Lab 5: Rooted Trees, Linked Lists, Dictionaries

Submission
Rooted Trees

Terminology
Implementation
Question 1: (optional)
Question 2

Linked Lists

Implementation
Question 3

Dictionaries

Question 4

Extra Questions
More Rooted Trees

Question 5

More Linked Lists

Question 6
Question 7

Dictionaries + Shakespeare

Question 8
Question 9
Putting it all together

Submission

This lab is due at 11:59pm on 10/08/2014.

Please start at the beginning of the lab and work your way through, working and talking over Python's behavior in the conceptual questions with your classmates nearby.
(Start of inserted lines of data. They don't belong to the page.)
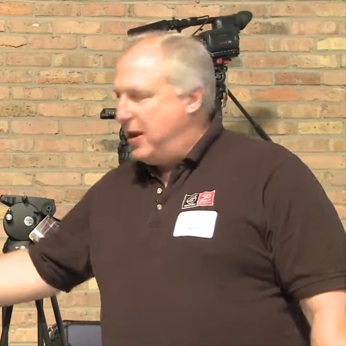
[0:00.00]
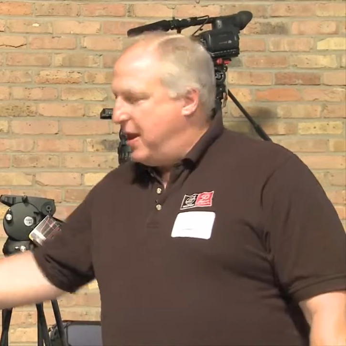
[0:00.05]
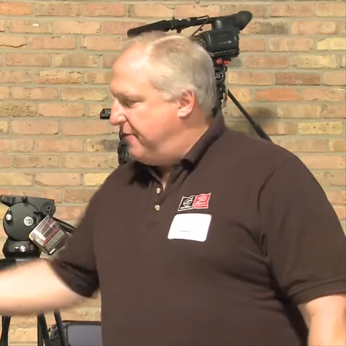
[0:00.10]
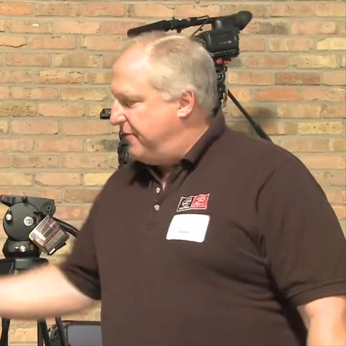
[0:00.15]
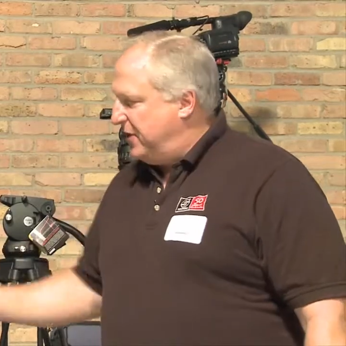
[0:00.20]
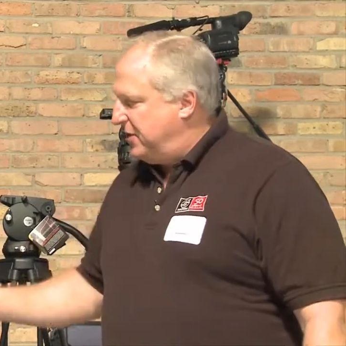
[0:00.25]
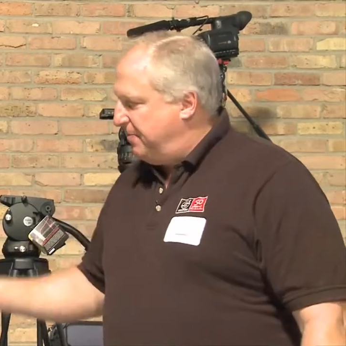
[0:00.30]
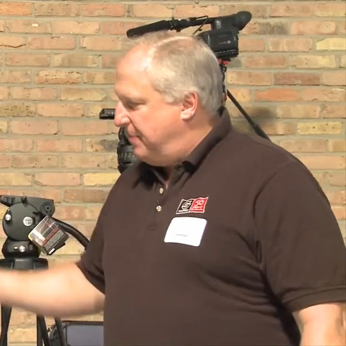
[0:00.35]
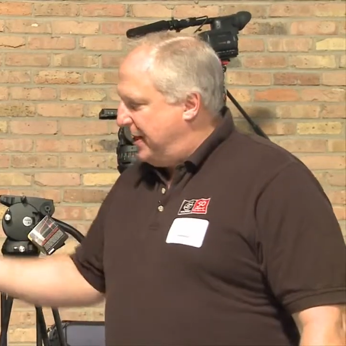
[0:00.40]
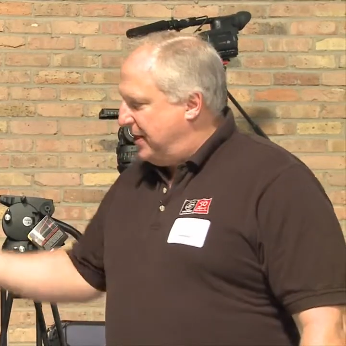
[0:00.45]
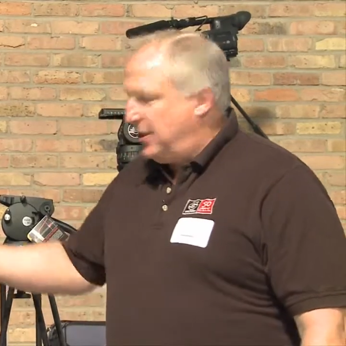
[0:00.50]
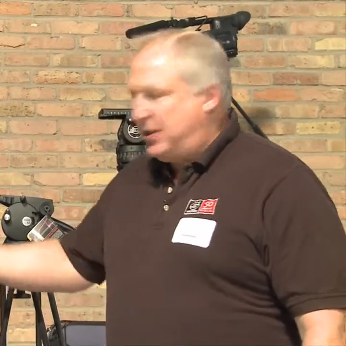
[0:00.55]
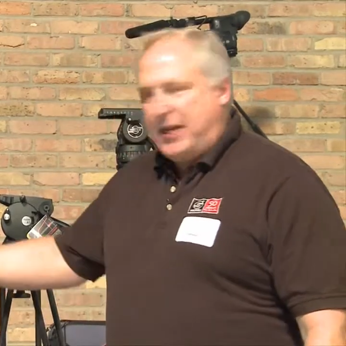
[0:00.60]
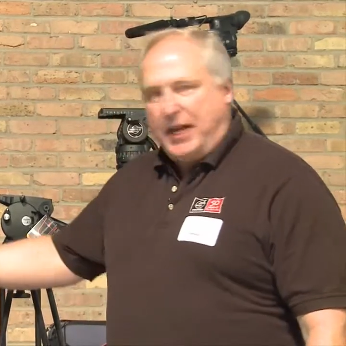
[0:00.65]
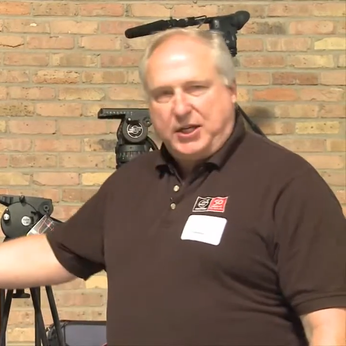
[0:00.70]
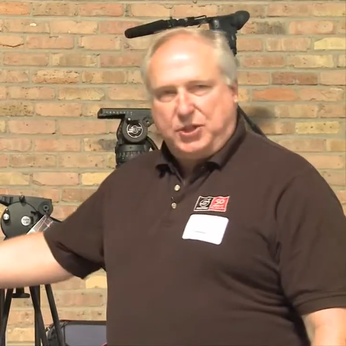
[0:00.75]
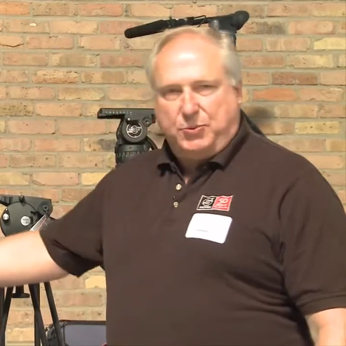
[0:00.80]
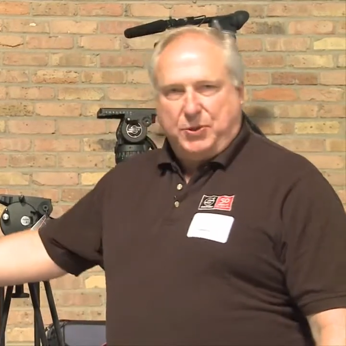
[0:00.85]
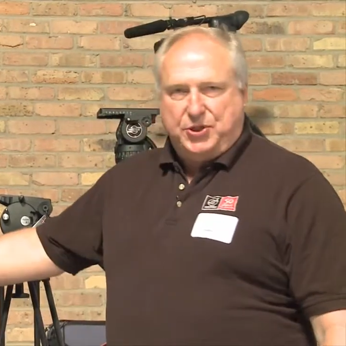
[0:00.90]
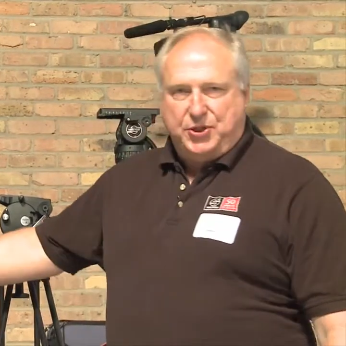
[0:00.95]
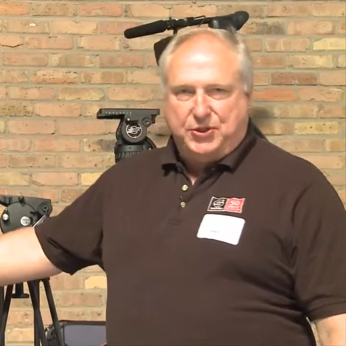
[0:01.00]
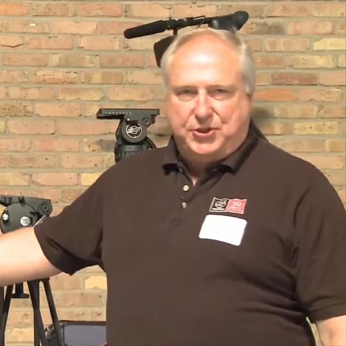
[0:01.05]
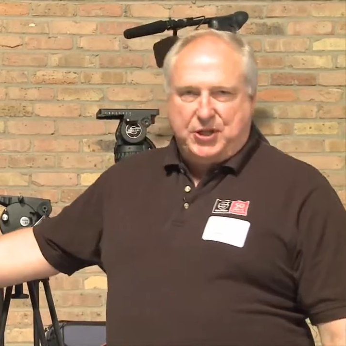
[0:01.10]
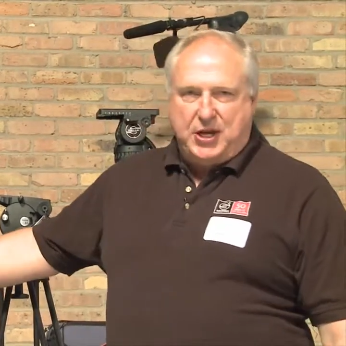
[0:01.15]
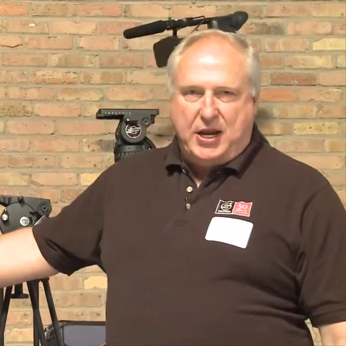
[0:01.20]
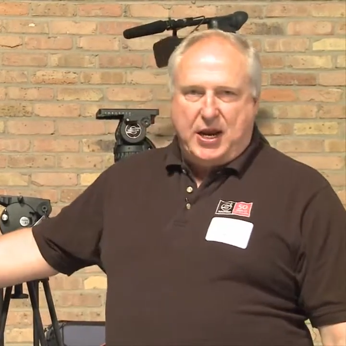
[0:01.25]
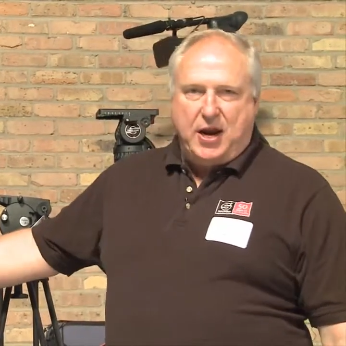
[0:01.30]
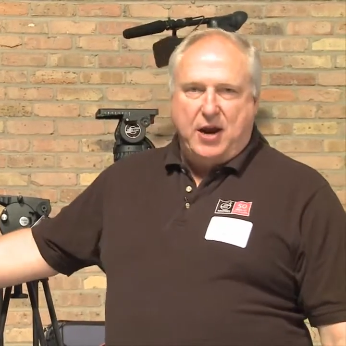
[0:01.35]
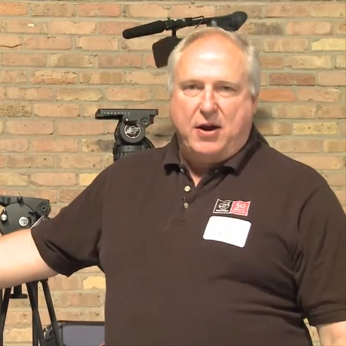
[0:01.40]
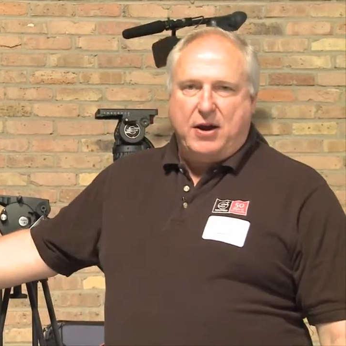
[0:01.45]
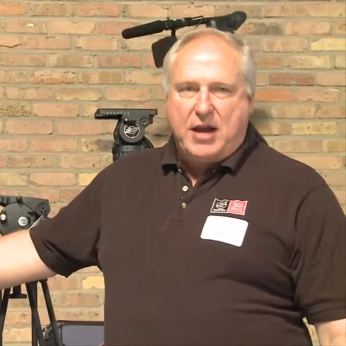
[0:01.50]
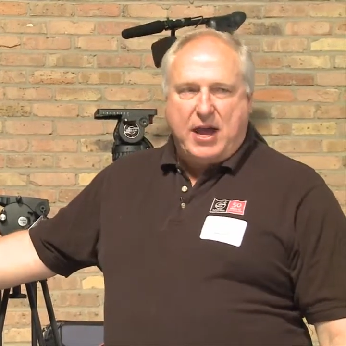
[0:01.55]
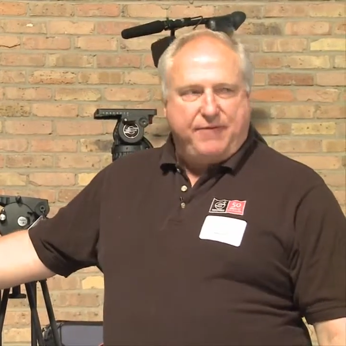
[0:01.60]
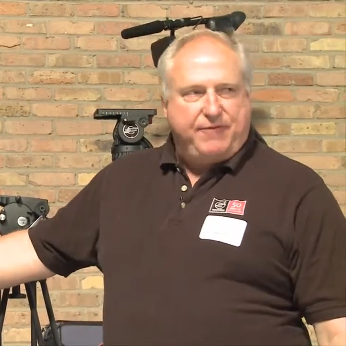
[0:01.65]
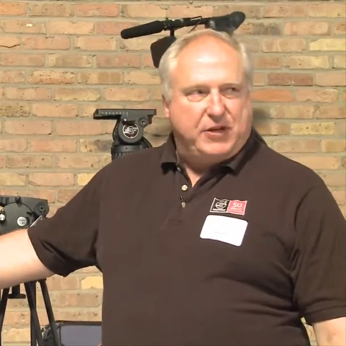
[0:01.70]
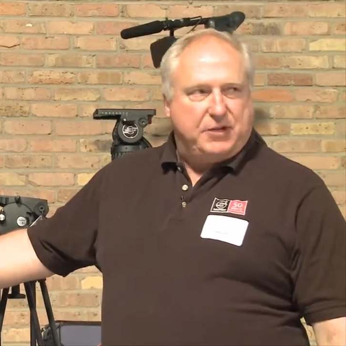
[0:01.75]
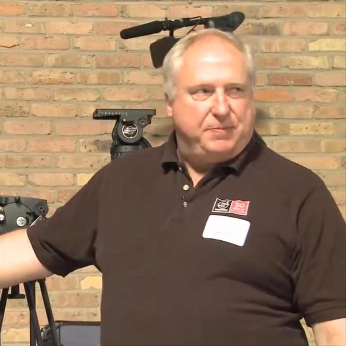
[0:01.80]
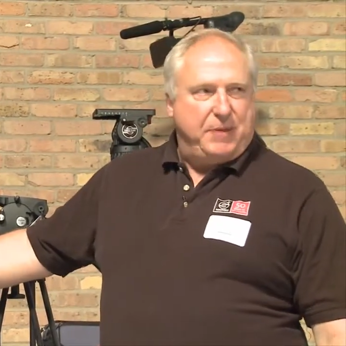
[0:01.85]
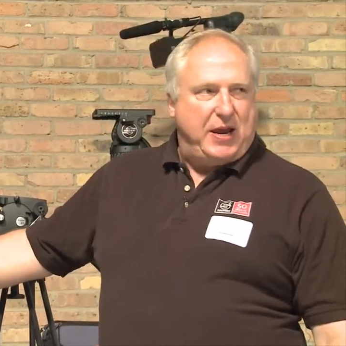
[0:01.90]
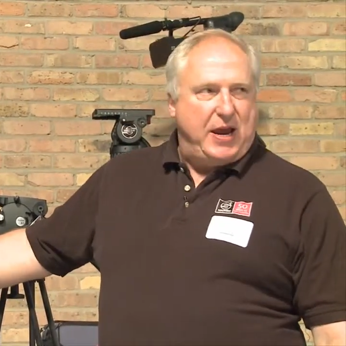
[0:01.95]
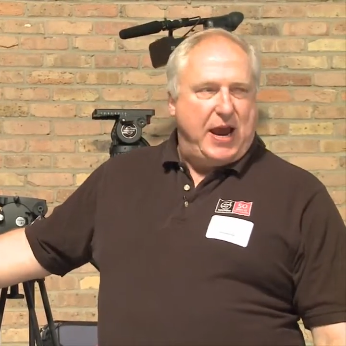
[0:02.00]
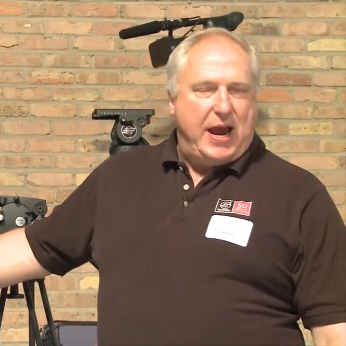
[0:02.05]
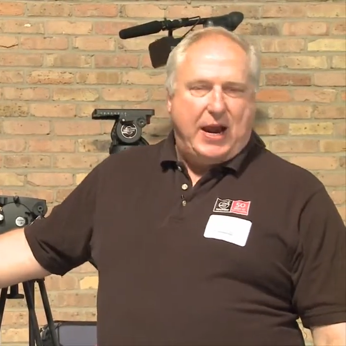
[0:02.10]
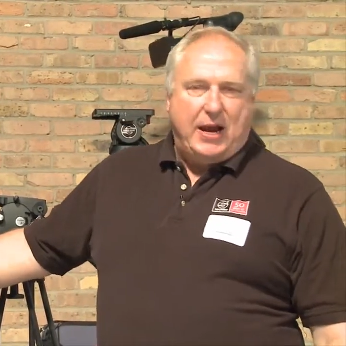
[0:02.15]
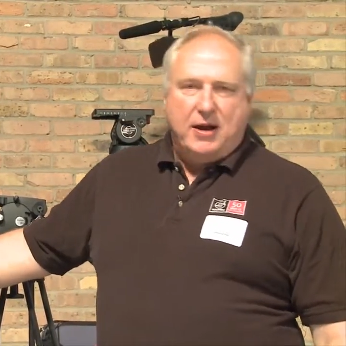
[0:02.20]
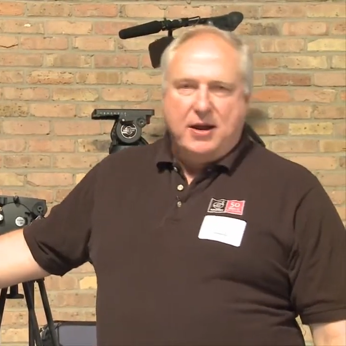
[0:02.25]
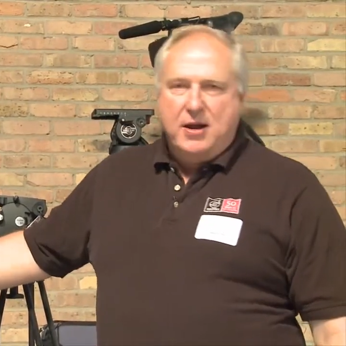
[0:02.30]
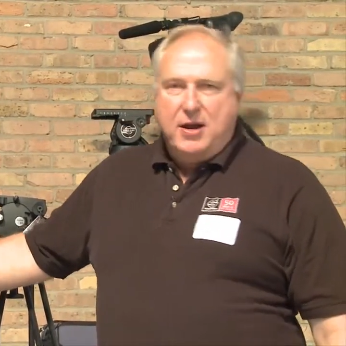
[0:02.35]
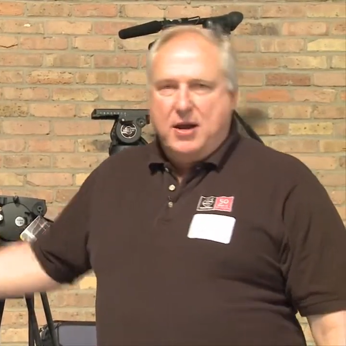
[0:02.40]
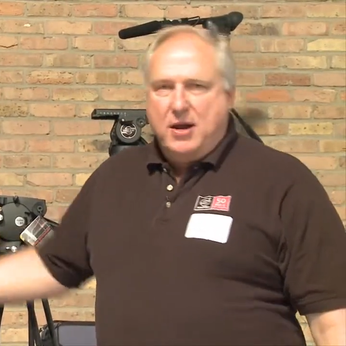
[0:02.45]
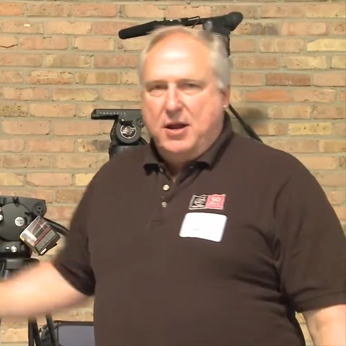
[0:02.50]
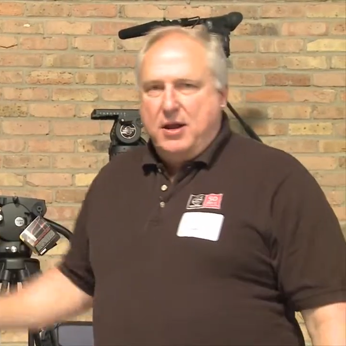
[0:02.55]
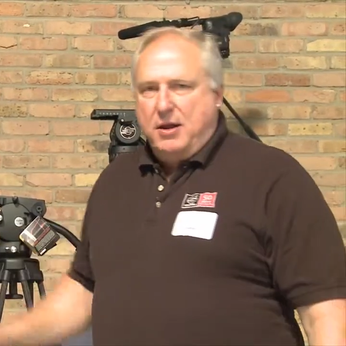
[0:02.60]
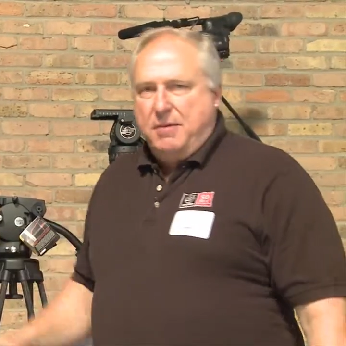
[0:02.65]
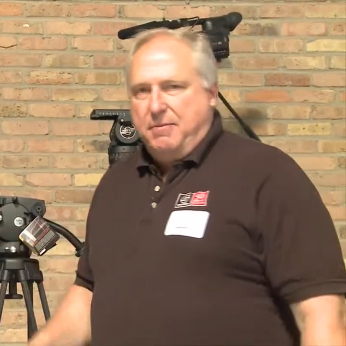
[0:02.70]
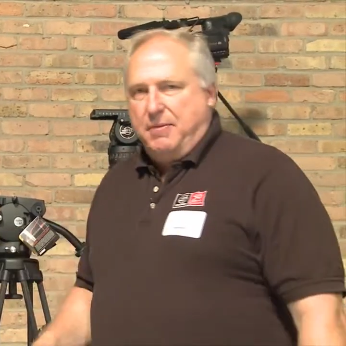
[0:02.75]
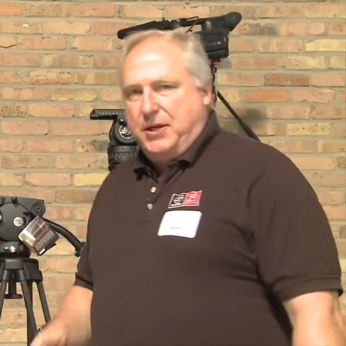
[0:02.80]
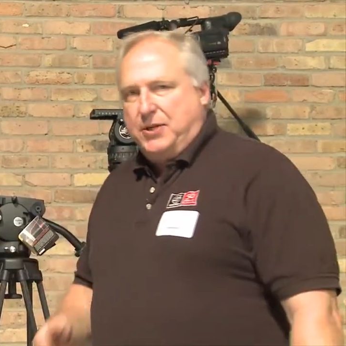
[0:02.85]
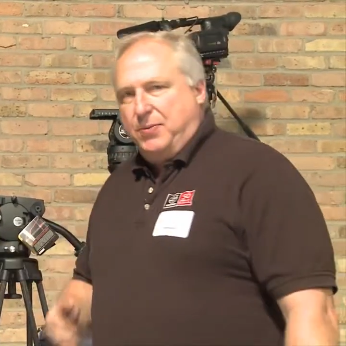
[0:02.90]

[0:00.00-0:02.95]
the FSB6, which you see here, and the FSB8.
These questions are designed to help you experiment with the concepts on the Python interpreter. They are good tests for your understanding.

When you are done with lab, submit Questions 2, 3, and 4 (provided in the starter file lab05.py) to receive credit for this lab. The rest (5, 6, 7, 8, 9) are extra problems that are considered extra practice - they can be found in the the lab05_extra.py file. It is recommended that you complete these problems on your own time.

By the end of this lab, you should have submitted the lab05 assignment using the command submit lab05. You can check if we received your submission by running glookup -t. Click here to see more complete submission instructions.

Rooted Trees

Trees are a way we have of representing a hierarchy of information. For example, a file directory can be thought of as a tree structure: there is a root folder that contains several other folders — home, bin, user, etc. — and within each of these there exists a similar hierarchy.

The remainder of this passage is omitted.